The production designer says he pursued “intense research,” to assure accurate looks of all the parks represented, especially Ebbets Field, home of the Dodgers, for which Engel was used. “Because of the constraints of the streets where Ebbets was built, it had an 80-degree inside angle to the stands,” Hoover adds. “So we ripped out the stands in right field and built them in to match Ebbets.” Hoover also built changeable advertising along the outfield walls, as well as an accurate working replica of Ebbets’ scoreboard.

A real player tunnel was built at Engel for several key scenes. One, where Robinson emerges for the first time onto the field as a Dodger, and another where he, having been humiliated by a racist manager from another team, smashes a bat against one of the tunnel’s walls.

Helgeland and Burgess decided to shoot both scenes from one end of the tunnel, two-camera, to capture master and closeup. “We knew that if we did coverage, it would look manufactured,” explains the director. “We wanted Jackie back in the tunnel a certain distance,” adds Burgess. “The idea was to have bright, hot, white light coming in from the inside, so it could bounce off the floor and illuminate the rest of the tunnel.”

Another key location is Branch Rickey’s office, built as a set at Raleigh Studios, Atlanta, and based on historic photos. Burgess worked closely with Hoover on window placement, to allow powerful light to fill the office from 20K light sources outside. “Don wanted it flooded with light,” recounts Helgeland, “to say ‘This is where all the important decisions in Jackie’s life are made.” Or as Burgess, describes: “It’s where the clarity of truth comes out of the darkness.”

Cioni points out that conventional wisdom says to avoid such blasts of light when using digital cameras, “Everyone’s afraid of blowing out highlights, like it’s illegal or something,” he laughs. “But Don was able to soften them, and then Corinne softened them more, controlling the contrast in the room. You are in that office 60 years ago.”

Stadium extensions, as well as the worlds seen outside the parks, represent about half of the film’s 400-plus visual-effects shots. “Brian wanted to avoid making a spectacle of the stadiums, using the kind of intimacy seen in Leifer’s photos,” Hoover explains. Subtle insertions, such as Pittsburgh’s Tower of Learning building, seen briefly outside Forbes, were made possible by a massive 1,400-foot-long by 45-foot-high green screen, built along the Engel Stadium back wall from 1st to 3rd bases. “Everything above that ad wall is visual effects,” notes Dixon.

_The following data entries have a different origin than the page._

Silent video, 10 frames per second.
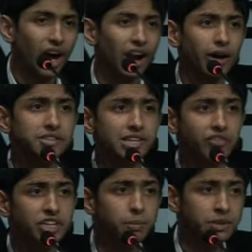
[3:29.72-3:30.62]
Around
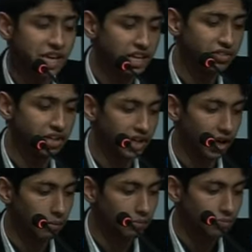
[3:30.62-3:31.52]
70% of
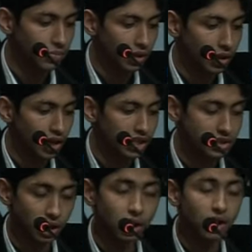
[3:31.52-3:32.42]
India
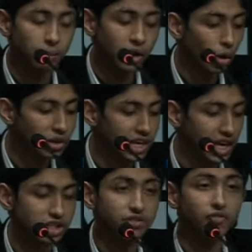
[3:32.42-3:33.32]
is below the
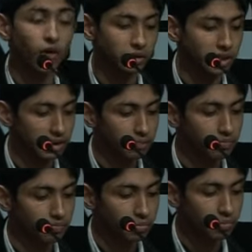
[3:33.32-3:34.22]
age of 40.
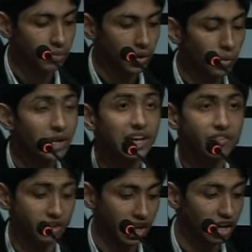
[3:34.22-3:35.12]
We
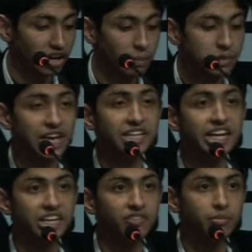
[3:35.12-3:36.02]
live in a
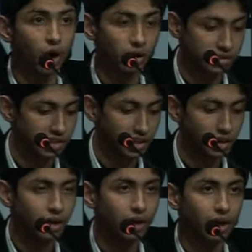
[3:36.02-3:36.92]
representative democracy.
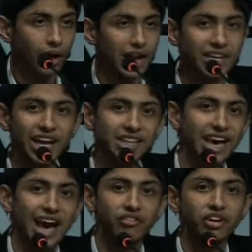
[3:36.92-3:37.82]
And yet,
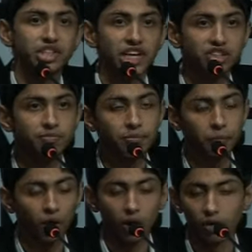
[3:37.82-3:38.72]
the average age of,
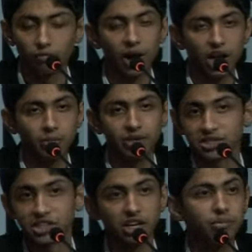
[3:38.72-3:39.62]
of, of parliament,
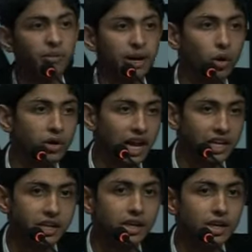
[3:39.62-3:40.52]
as stated by my co
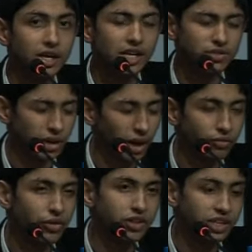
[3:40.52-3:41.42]
delegate, is
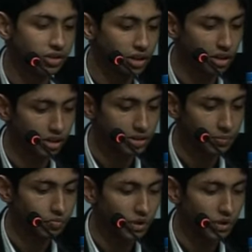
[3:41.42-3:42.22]
around 53 years.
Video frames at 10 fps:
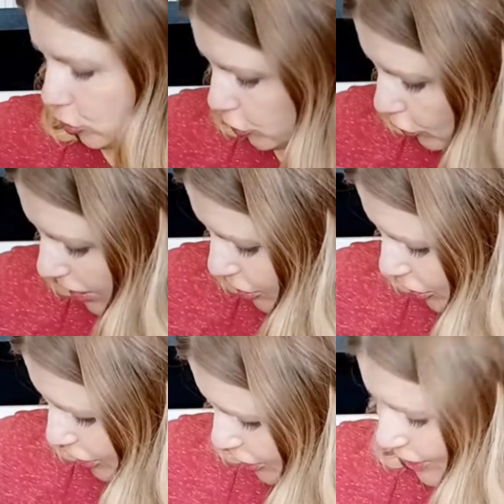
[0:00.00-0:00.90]

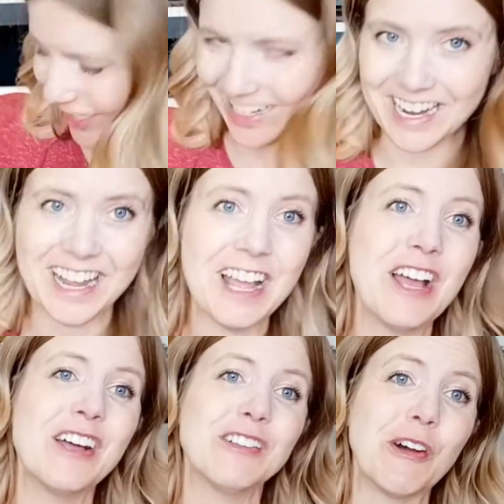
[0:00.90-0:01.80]
structure.
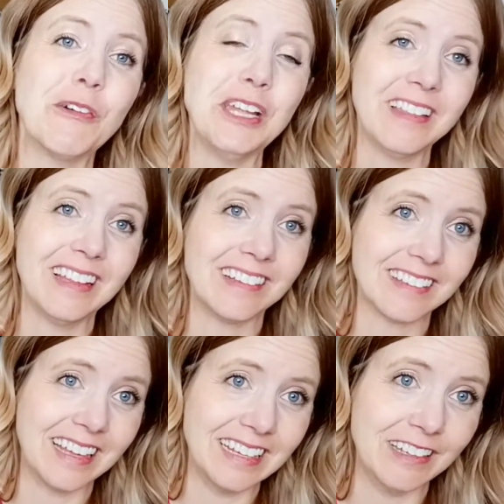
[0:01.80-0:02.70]
Tony thinks
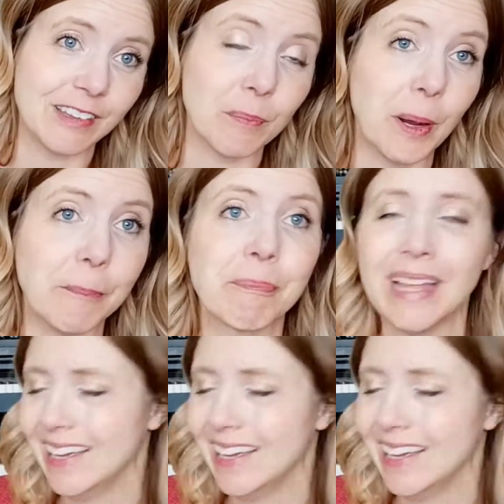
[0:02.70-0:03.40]
that he's the mom.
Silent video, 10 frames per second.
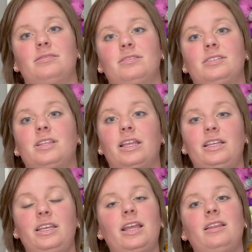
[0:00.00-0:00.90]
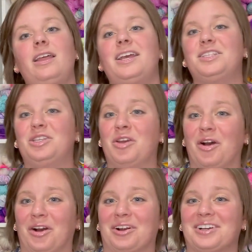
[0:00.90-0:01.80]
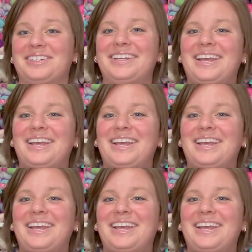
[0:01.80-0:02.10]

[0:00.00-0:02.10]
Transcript: slightly less yarn.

Dixon also built an army of 40,000 baseball fans, using 115 costumed extras borrowed from the main unit at Engel. “We’d transport 10 at a time, and have each one do a pre-determined seven-and-a-half-minute routine of movements,” he explains.

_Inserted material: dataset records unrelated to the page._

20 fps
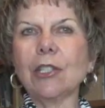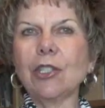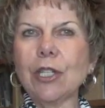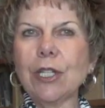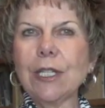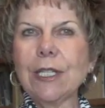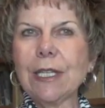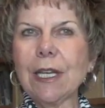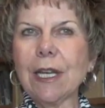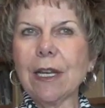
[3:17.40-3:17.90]

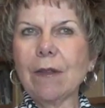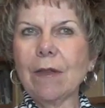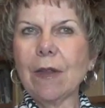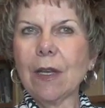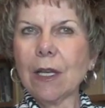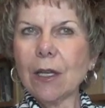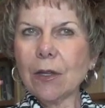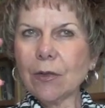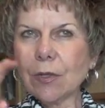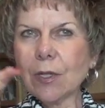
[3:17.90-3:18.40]
And she
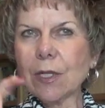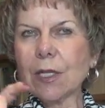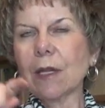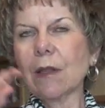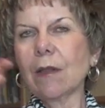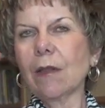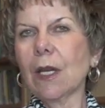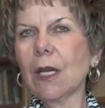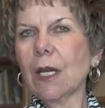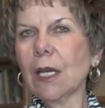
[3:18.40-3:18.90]
said, the
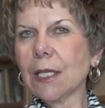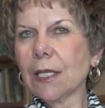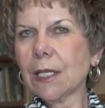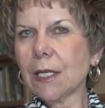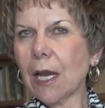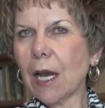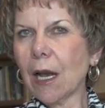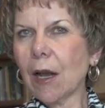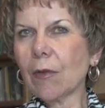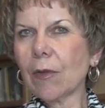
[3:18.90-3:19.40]
interesting thing
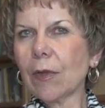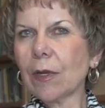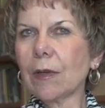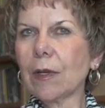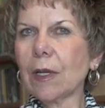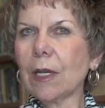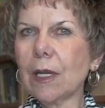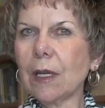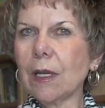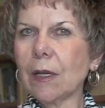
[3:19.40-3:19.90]
is now
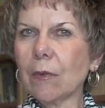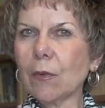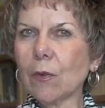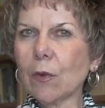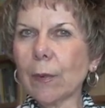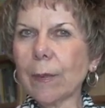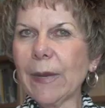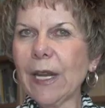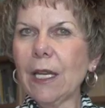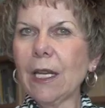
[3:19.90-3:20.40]
the
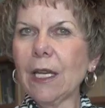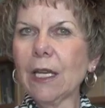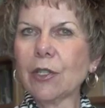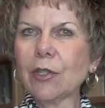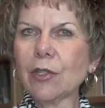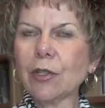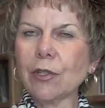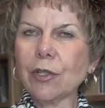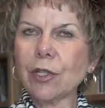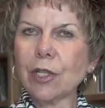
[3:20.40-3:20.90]

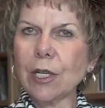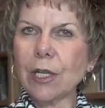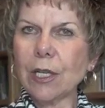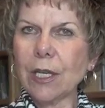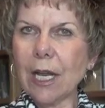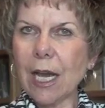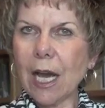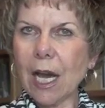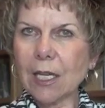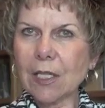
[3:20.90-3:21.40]
Romanian church
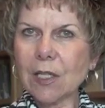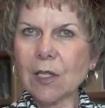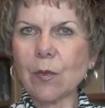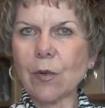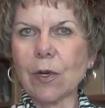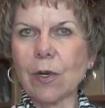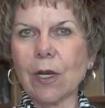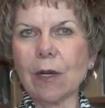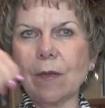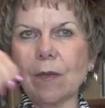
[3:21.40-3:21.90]
in
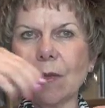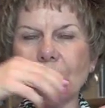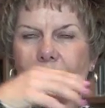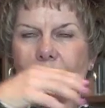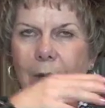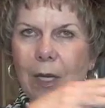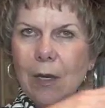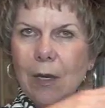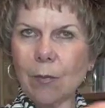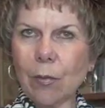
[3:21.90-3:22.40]
diaspora,
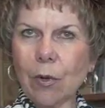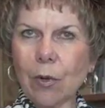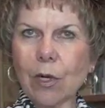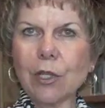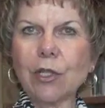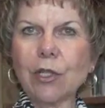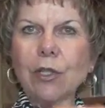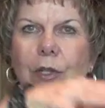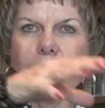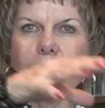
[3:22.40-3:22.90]
in
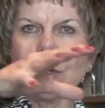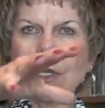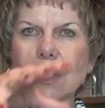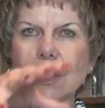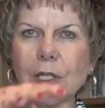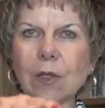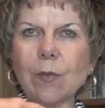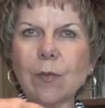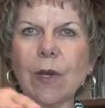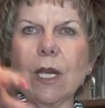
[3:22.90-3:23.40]

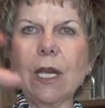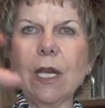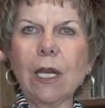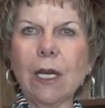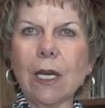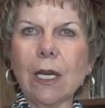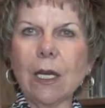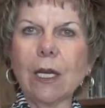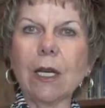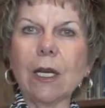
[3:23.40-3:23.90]
Portugal and
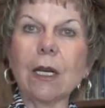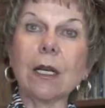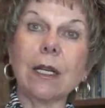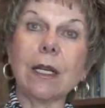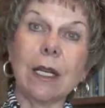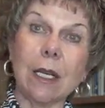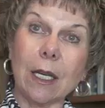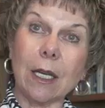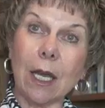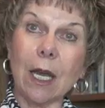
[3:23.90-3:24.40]
Spain and
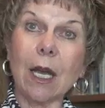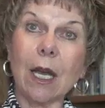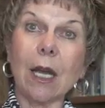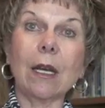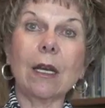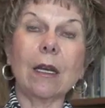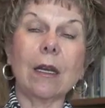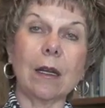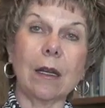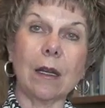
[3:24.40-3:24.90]
Italy and
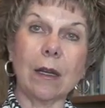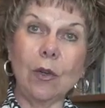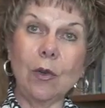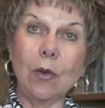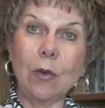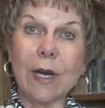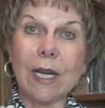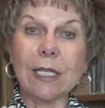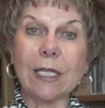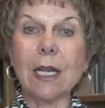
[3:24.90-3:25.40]
Canada
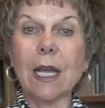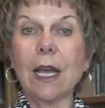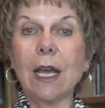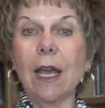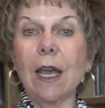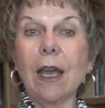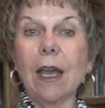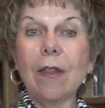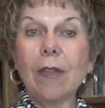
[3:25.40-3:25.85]
and US,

Each was photographed by six different computer-controlled Canon T2i cameras, then shot a second time turned slightly, to produce 12 optional angles of each extra.

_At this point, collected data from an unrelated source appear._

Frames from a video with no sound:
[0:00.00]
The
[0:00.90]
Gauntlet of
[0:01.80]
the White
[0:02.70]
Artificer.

“We could then build a crowd, with selected parameters of sex, race, age, et cetera, running through any portion of the routine we needed, and shown from any angle. It was amazing

how well that worked,” Dixon says.

The striking baseball specialty shots in the film were shot by 2nd Unit director Allan Graf and Michael Burgess. Helgeland had worked with Graf on A Knight’s Tale, bringing his skill capturing the impact of football in unique ways to a jousting film, the director notes.

“My impression of baseball is that it was much more of a contact sport back then, and Allan knows how to capture that,” Helgeland states. Adds Graf, “It really did have a physicality back then, so we tried to get the camera right in there with Jackie.”

Graf and Burgess dug holes and set the EPIC into the ground, covered by Plexiglas, to capture images of Robinson sliding into bases. They also photographed Robinson running bases in a unique manner, following him, both at face level and foot level, by setting Steadicam operators Matt Moriarty or Bob Scott on a Golf Rocket cart, supplied by Gentleman Grips, who trailed Boseman as he ran the bases.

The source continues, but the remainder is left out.